= Dataset records =
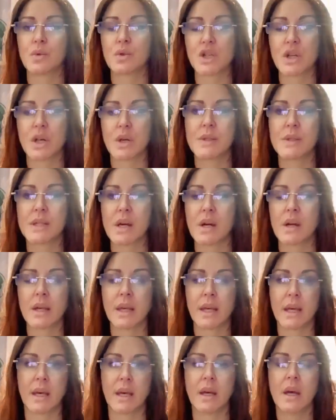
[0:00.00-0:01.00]
show
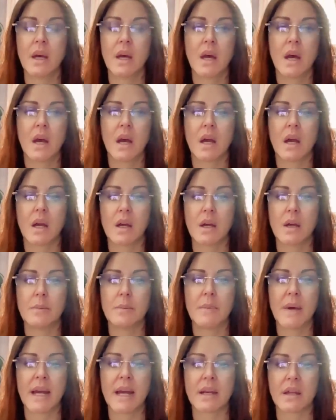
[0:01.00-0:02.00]
circuit.
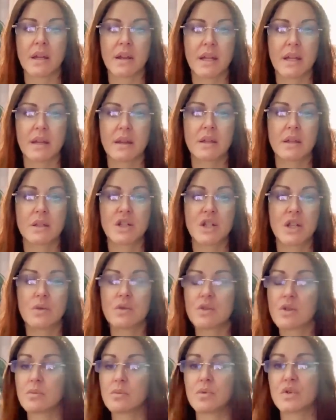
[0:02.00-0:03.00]
And I think the
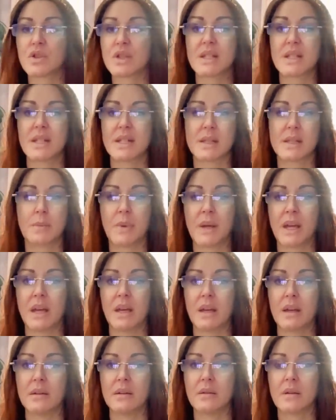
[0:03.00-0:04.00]
children will just
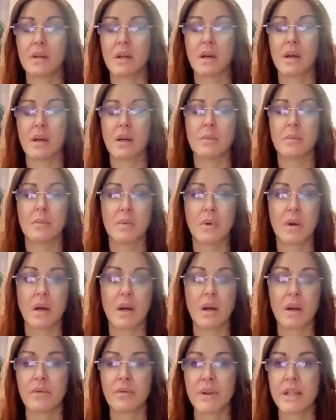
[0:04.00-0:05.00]
disappear.
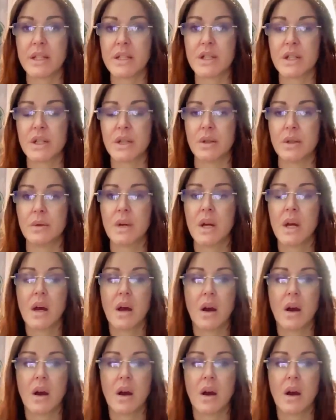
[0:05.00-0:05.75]
I really do.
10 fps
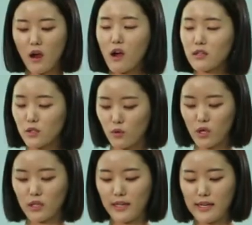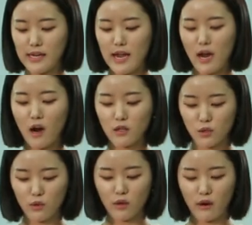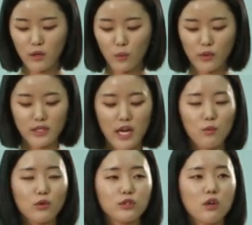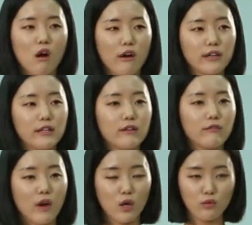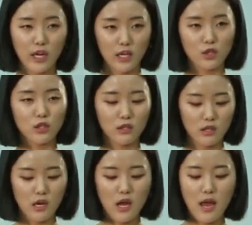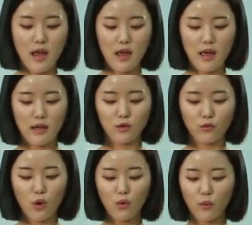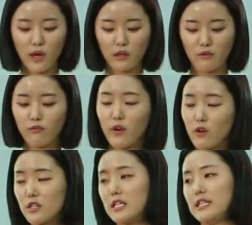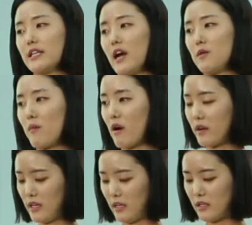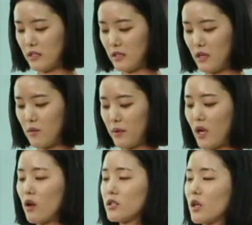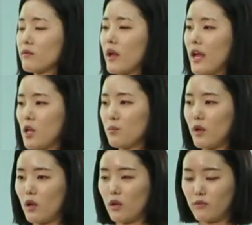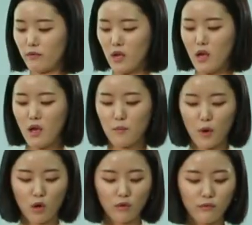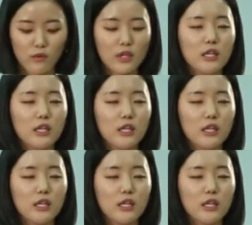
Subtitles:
Consequently, Sonart was able to harden the foundation and grow well in fierce design market because of the help of powerful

= Aim of the exercise =
Every entry above needs to be printed again exactly, with its pictures left out.

= Result of this exercise =
[0:00.00-0:01.00]
show
[0:01.00-0:02.00]
circuit.
[0:02.00-0:03.00]
And I think the
[0:03.00-0:04.00]
children will just
[0:04.00-0:05.00]
disappear.
[0:05.00-0:05.75]
I really do.
10 fps
Subtitles:
Consequently, Sonart was able to harden the foundation and grow well in fierce design market because of the help of powerful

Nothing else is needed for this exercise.